Пара — толстый мужчина в ярких стеганых штанах и его такая же пухлая жена — торопливо поклонилась и поспешила помочь старушке подняться на ноги. Гримм передал раненую в руки мужчины, удивляясь, каким невероятно легким оказалось ее хрупкое тело. Он был рад, что сам никогда не познает такой слабости. Жестокое время не щадило обычных людей, но в геносемени Астартес был сокрыт секрет победы над ним. Ни один космодесантник никогда так не исчахнет.
Император освободил своих сыновей от подобной судьбы.

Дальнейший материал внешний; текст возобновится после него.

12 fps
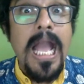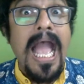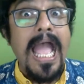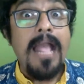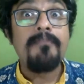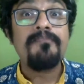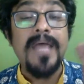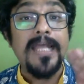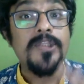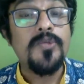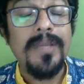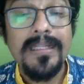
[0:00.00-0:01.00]
And
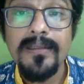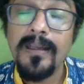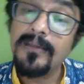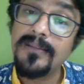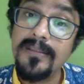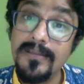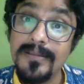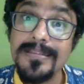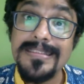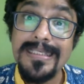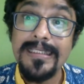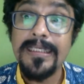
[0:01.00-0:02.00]
that's when the nurse
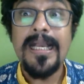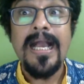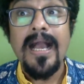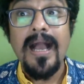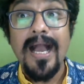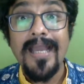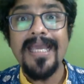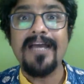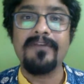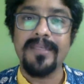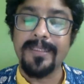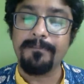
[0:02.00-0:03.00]
said, I have
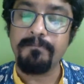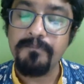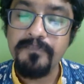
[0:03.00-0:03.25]
a name.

Гурон повернулся, что-то высматривая, и вскоре его усовершенствованные глаза нашли искомое. Он направился в сторону маленького дома, и люди на его пути мгновенно расступались. Под грязным окном сержант наклонился и поднял сокровище старушки. Это оказалась простенькая скульптурка: маленький деревянный орел на шнурке, который должен был вешаться на шею, но едва ли обвил бы запястье Астартес. Когда-то подвеска была красиво раскрашена, но сейчас она была просто очень старой, а краска потрескалась и осыпалась.

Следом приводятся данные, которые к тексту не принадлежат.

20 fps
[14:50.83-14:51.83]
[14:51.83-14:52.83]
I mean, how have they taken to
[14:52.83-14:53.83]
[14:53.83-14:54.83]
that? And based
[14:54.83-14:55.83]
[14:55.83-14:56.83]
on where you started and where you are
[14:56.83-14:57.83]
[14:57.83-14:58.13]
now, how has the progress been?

Когда он вернулся к старушке и попытался отдать ей подвеску, она с жаром принялась что-то объяснять поддерживавшему ее толстяку. Он зашикал на нее, а его жена прошипела:
— Старая, не глупи. Великому это не нужно.
— Объясните, — сказал Гримм. Толстяк задохнулся и наконец выдавил:
— Она бы хотела, чтобы вы оставили это себе, мой лорд. Я боюсь, что она слишком дряхла и слаба умом. Она не понимает… — Он кинул взгляд на визор шлема Гримма и затем вновь уставился на землю под ногами.
Гримм посмотрел на маленького орла, столь крохотного в его руке, облаченной в багровую перчатку. Лично он не мог принять этот дар. Устав Ордена Багровых Кулаков не позволял иметь личных вещей. Собственность считалась слабостью, и собирать материальные вещи считалось недостойным. Броня, оружие, даже трофеи, забранные с поля битвы, принадлежали не конкретному воину, а Ордену.
Значит, Орден может принять ее маленький дар.
Гримм обратился прямо к старухе, хотя и не был уверен, что она его поймет:
— Благодарю за подношение, госпожа, не для меня — это против наших правил, — но для Ордена. Пусть Император улыбнется тебе… — и, повернув голову к толстяку и его жене, он подчеркнул: —…и тем, кто будет добр к тебе.